To comment on your "BankAccount" example, I don't see a problem with what you've done on its face.  However, I'd also say that your "BankAccount" object doesn't sound like it does very much.  Which is fine - bank accounts don't do much.  They are a relatively simple concept that has been extended "a million different ways" by the financial system, but at the end of the day it's still a place where money goes in and out.

"Customers", however, tend to do quite a bit, in quite a few different ways, depending on the situation.  Sometimes they aren't even people.  So while you could certainly build a "Contact" object to serve as the base for all your customer types, it's not going to be much more than a DTO to store some basic information.  And since the type of information you keep for a person versus a business doesn't have a lot of overlap, that "Contact" can get really small really quick, and you begin to wonder why you have it at all.

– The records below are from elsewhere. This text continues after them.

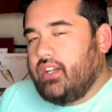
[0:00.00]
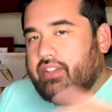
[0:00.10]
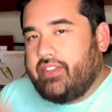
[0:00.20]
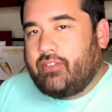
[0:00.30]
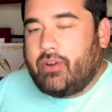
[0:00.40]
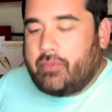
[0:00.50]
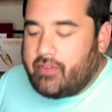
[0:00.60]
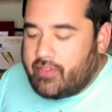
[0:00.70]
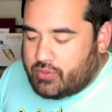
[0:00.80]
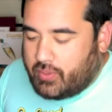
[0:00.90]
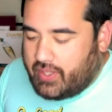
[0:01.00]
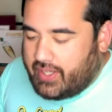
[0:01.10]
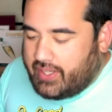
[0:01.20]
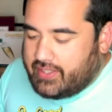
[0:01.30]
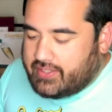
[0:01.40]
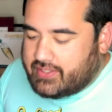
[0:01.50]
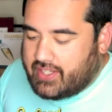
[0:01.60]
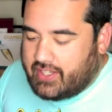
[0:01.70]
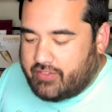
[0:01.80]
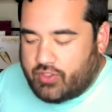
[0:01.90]
The aroma of this wine is
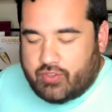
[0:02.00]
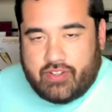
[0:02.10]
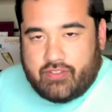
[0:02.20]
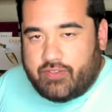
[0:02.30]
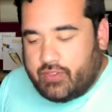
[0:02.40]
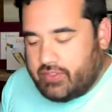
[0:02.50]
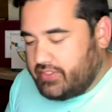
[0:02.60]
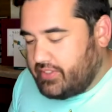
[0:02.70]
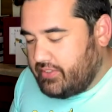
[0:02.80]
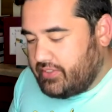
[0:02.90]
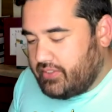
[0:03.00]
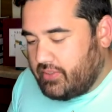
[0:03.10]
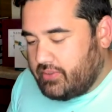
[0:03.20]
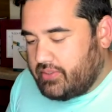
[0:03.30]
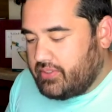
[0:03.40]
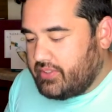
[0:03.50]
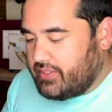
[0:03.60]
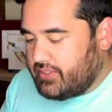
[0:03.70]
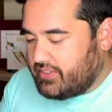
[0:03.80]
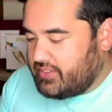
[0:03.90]
kind of a green fruit and citrus notes.
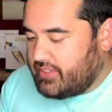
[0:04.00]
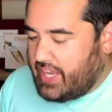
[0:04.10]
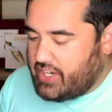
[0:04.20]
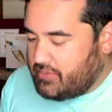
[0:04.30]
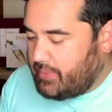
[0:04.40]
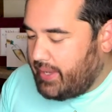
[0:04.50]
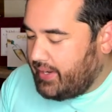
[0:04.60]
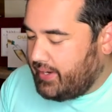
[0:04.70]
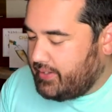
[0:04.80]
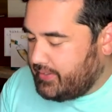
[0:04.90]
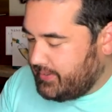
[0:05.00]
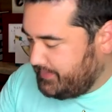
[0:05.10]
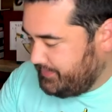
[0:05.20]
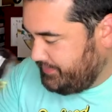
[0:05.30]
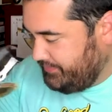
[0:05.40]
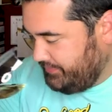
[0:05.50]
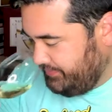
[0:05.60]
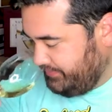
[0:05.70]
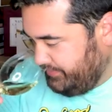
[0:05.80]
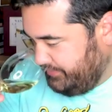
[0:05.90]
There's a little Asian pear,
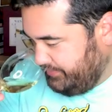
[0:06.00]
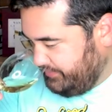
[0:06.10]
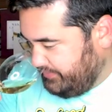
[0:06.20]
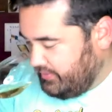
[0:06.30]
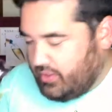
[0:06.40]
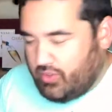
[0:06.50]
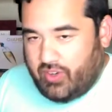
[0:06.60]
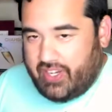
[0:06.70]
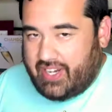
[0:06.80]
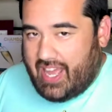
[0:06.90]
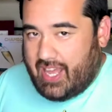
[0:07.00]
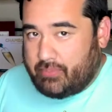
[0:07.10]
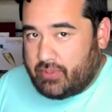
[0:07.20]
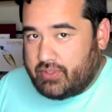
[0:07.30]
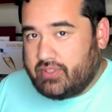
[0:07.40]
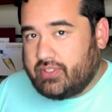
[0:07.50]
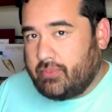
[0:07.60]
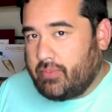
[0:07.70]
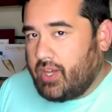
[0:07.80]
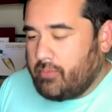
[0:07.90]
green apple,
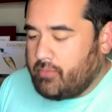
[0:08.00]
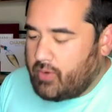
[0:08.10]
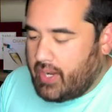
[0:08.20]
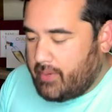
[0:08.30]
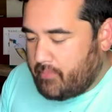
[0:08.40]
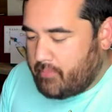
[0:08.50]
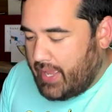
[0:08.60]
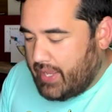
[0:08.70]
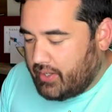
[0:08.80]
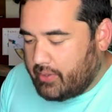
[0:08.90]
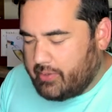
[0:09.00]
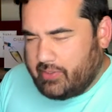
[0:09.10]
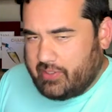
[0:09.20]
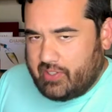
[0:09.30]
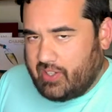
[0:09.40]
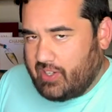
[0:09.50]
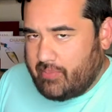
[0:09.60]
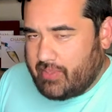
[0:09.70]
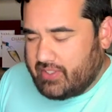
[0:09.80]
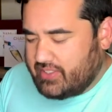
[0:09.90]
some unripe mango, a little
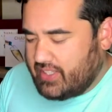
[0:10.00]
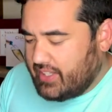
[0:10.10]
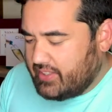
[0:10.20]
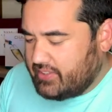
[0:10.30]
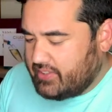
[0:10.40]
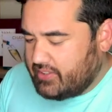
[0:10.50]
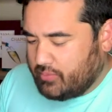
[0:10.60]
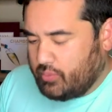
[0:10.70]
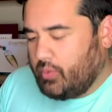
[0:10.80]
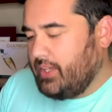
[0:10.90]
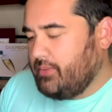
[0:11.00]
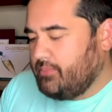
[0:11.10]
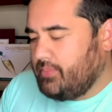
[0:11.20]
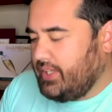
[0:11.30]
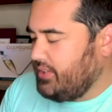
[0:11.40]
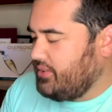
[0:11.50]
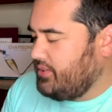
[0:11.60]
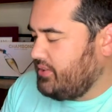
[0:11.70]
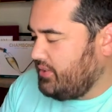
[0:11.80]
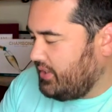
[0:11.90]
lemon zest, some white
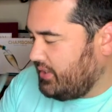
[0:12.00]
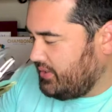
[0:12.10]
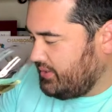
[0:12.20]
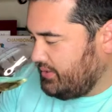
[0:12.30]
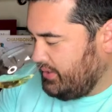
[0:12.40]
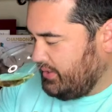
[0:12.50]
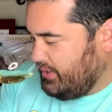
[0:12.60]
peach, all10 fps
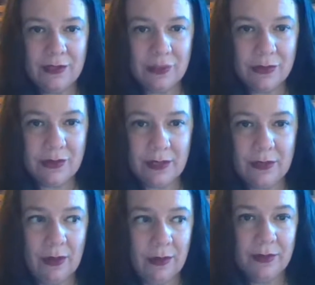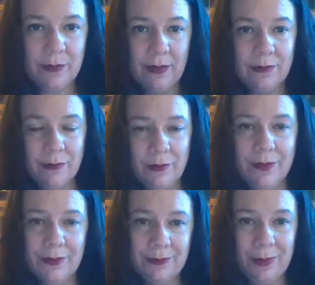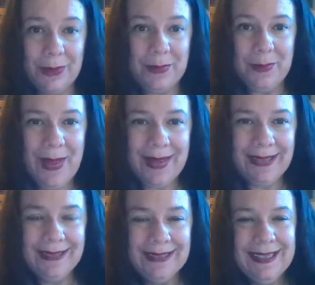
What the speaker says: it's used here as well for pumpkin pie.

OO programming is, IMHO, largely about factoring behaviors into pieces of code - a class.  This is the kind of software process that Rocky, and many others, put forth.  I happen to agree with that philosophy, but I did before I really got into CSLA.  It's the interactions of those classes that make the software go.  Inheriting from a class means you are locked into the behaviors of your base class.  That's not a bad thing - but you better be sure you need all of them, or that all of them apply.

If you have common behaviors in all your systems, then by all means, go ahead and build your inheritance hierarchies and re-use your objects.  But if you go back and really look at Rocky's posts, what he's saying is that inheritance and re-use should not be your overarching goal.